Facebook, Instagram, and Snapchat allow us all to stay connected to family and friends. We glimpse what’s going on in each others’ lives and might even feel closer as a result.
Just don’t let that feeling of connectedness turn into a financial disaster.
Negative effects of social media on your money
A recent survey conducted on behalf of the American Institute of CPAs (AICPA) discovered that 39 percent of U.S. adults with a social media account investigate a purchase or vacation after seeing others’ posts.
In today’s world, says AICPA, social media is the digital version of “keeping up with the Joneses.” And now there are a lot more of them.
You might feel like you need to keep up with someone else’s lifestyle so that you don’t feel “out of the loop.” Or, watching everyone have fun can make you feel as though you are missing out — and that’s a dangerous proposition for your wallet.
Even though I have a pretty great life, I sometimes feel major FOMO. Am I enjoying the “right” things? Could I be having more fun if I spent a little more money on something different?

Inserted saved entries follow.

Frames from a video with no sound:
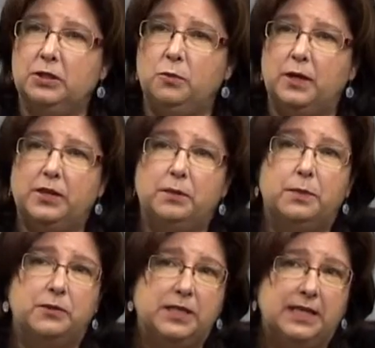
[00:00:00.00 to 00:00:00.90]
where the
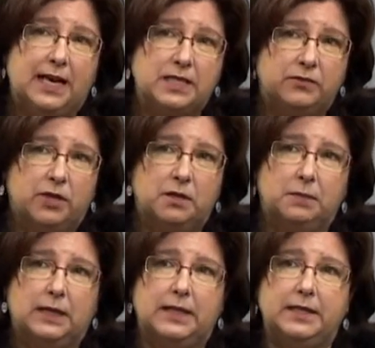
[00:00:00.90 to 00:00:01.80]
Bodine asphalt
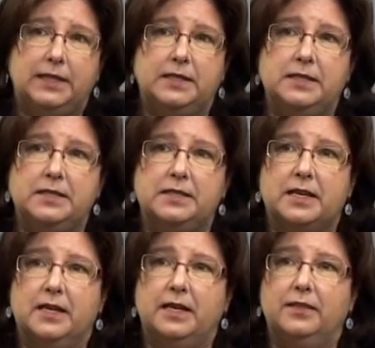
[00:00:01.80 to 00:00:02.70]
plant is.
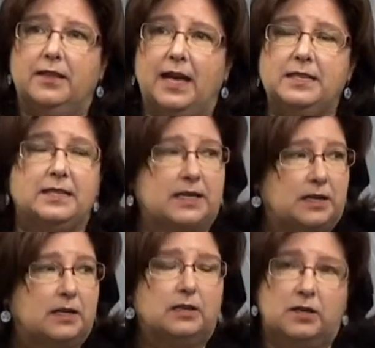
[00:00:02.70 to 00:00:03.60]
That's a
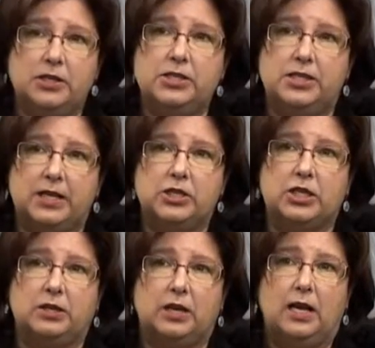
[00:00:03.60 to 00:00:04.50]
large
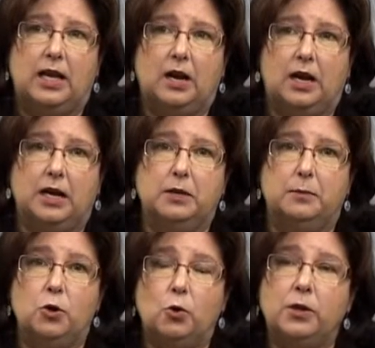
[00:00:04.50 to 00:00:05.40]
section
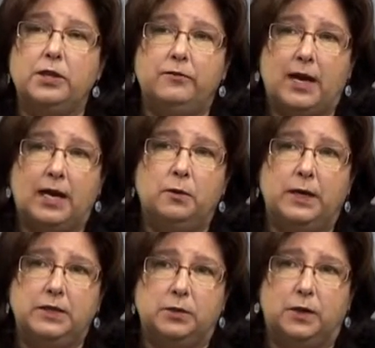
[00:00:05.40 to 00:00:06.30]
north of
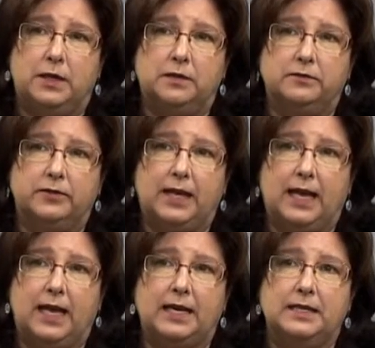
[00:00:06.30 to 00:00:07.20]
Highway 12
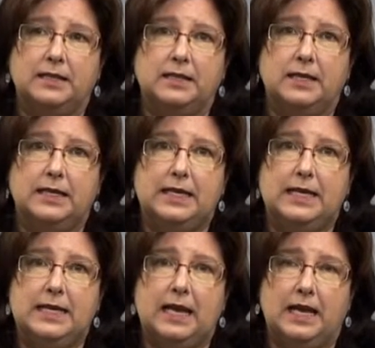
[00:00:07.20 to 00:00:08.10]
and
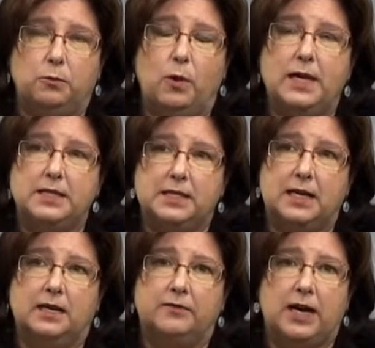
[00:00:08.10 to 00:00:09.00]
west
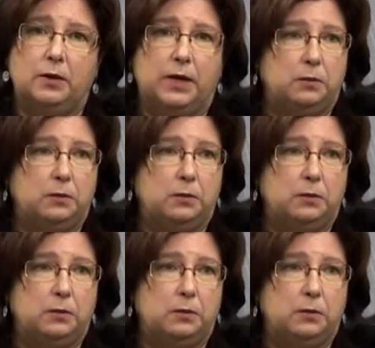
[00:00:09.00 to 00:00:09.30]
of HighwayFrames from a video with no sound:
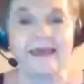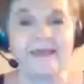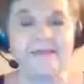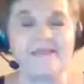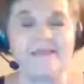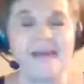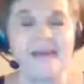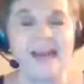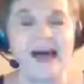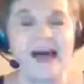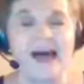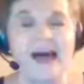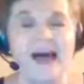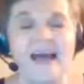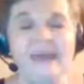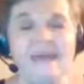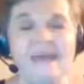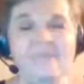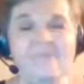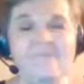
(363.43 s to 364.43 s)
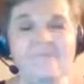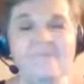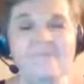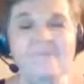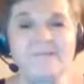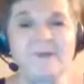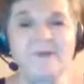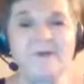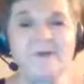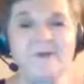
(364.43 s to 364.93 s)
that I
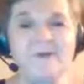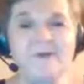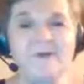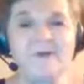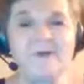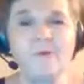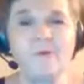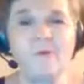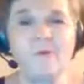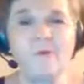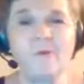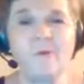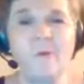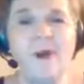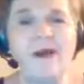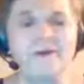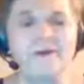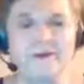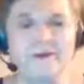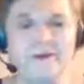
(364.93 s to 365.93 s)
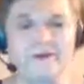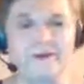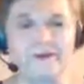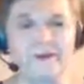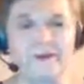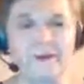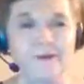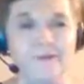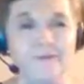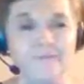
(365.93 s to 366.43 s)
feel
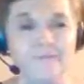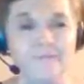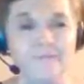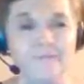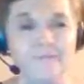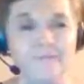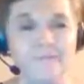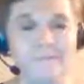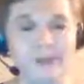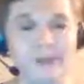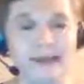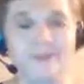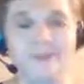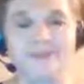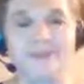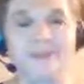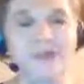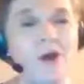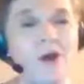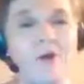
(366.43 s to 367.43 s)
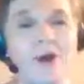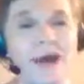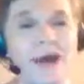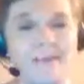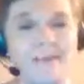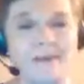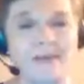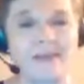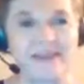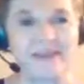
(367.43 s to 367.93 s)
wonderful. I'm so
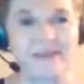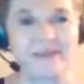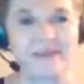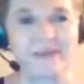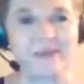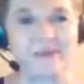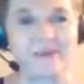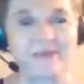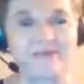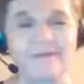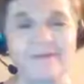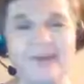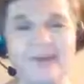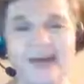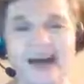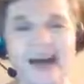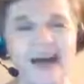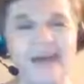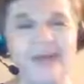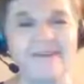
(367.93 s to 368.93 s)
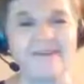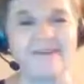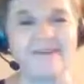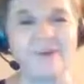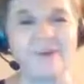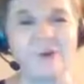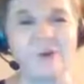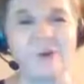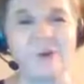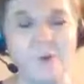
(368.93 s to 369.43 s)
happy, thankful, and grateful that I
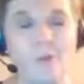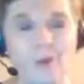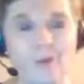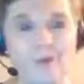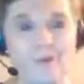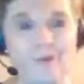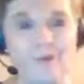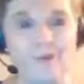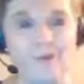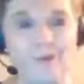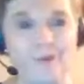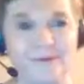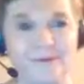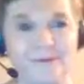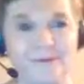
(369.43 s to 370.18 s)
feel wonderful.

These are all questions we ask ourselves. And the more time we spend on Facebook watching what our friends and family do, the more likely we are to spend money on things that aren’t part of the plan.
Are you short-changing yourself?
When I was in college, before the advent of Facebook, I ran up credit card bills trying to keep up with my friends.

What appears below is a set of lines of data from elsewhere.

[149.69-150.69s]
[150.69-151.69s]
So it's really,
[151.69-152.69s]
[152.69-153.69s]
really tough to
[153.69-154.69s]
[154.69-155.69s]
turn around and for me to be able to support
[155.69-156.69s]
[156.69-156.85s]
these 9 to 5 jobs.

We’d take regular trips to Las Vegas, see concert after concert, and eat out regularly. Later, I discovered that I wasn’t keeping up with my friends. I was keeping up with their debt.

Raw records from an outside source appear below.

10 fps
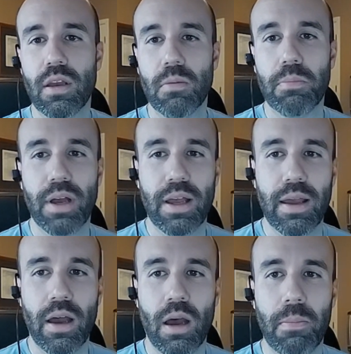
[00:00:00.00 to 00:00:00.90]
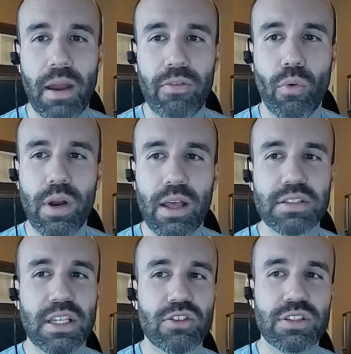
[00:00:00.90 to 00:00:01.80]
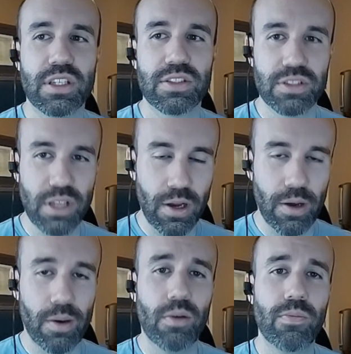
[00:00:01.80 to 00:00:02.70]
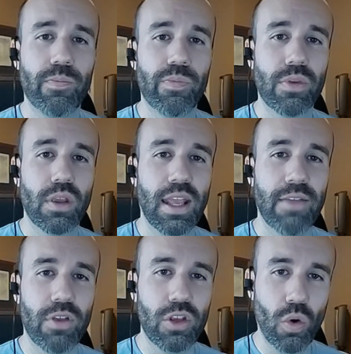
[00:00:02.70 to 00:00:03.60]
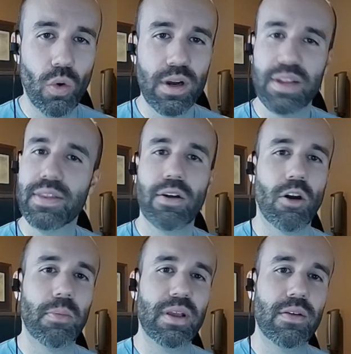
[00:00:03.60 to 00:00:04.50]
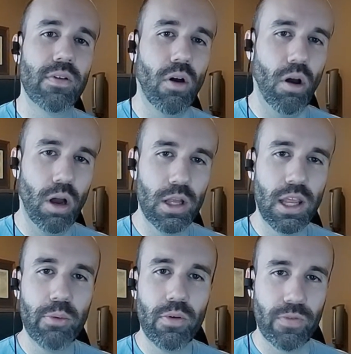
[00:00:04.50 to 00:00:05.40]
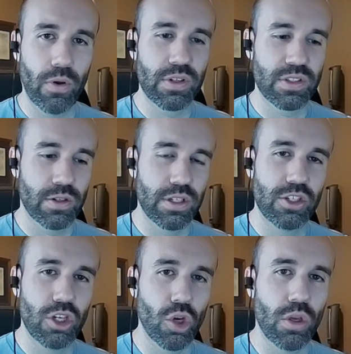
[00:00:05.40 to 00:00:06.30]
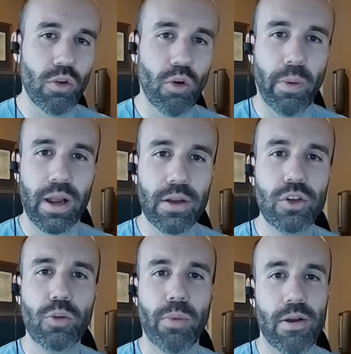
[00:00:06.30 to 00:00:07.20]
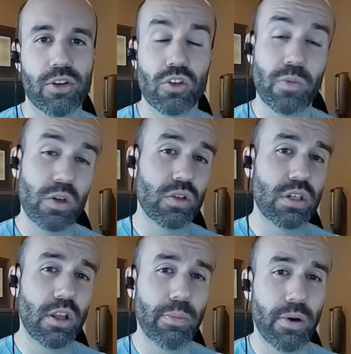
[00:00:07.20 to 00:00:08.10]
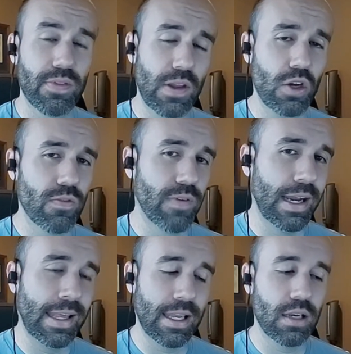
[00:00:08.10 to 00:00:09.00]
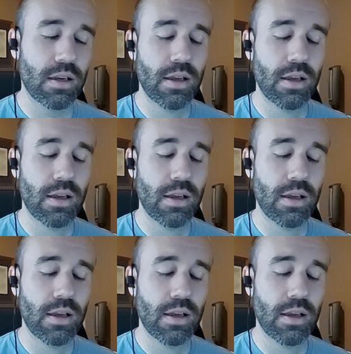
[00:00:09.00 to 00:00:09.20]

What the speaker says: But everyone else actually says no. If you're in the army, all they will focus on is you. You will bring undue pressure, especially to the part that you're fighting in.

If all the people you see on Instagram and Facebook are having a great time, you might be tempted to divert some of your financial resources so you can be a part of the fun.
And since social media is such a huge part of life, falling into that trap is even easier.
It can be hard to sock away money for retirement when you could be spending it on a vacation that rivals what you saw on a co-worker’s Instagram account last month.
Or, maybe watching your sister-in-law show-off the latest must-have gadget in Snapchat derails your plans to get rid of your credit card debt.
In fact, a few years ago, a study out of Germany found that Facebook users were more dissatisfied with their lives after seeing all the cool things posted by their associates on social media.
And if there’s one thing we know about feeling bummed out about life, it’s that it leads to poor financial decision-making.
How to stay on the right financial track
Don’t let the effects of social media derail your finances. These strategies can keep you from falling into a financial black hole.
Spend less time on social media.
I know my own satisfaction with life has improved since I started actively limiting my time on social media.
I’ve started relegating Facebook and Instagram to specific points in my day. Then I time myself.
Instead of spending time scrolling through Instagram pictures, looking over Pinterest projects, and reading Facebook status updates, I work on things that matter more to me.
Less time on social media means more time for me to practice the guitar or brush up on my German.
Don’t compare yourself to your friends.
For most of us, this is hard to do. As humans, we often use others as a measuring stick for our own lives.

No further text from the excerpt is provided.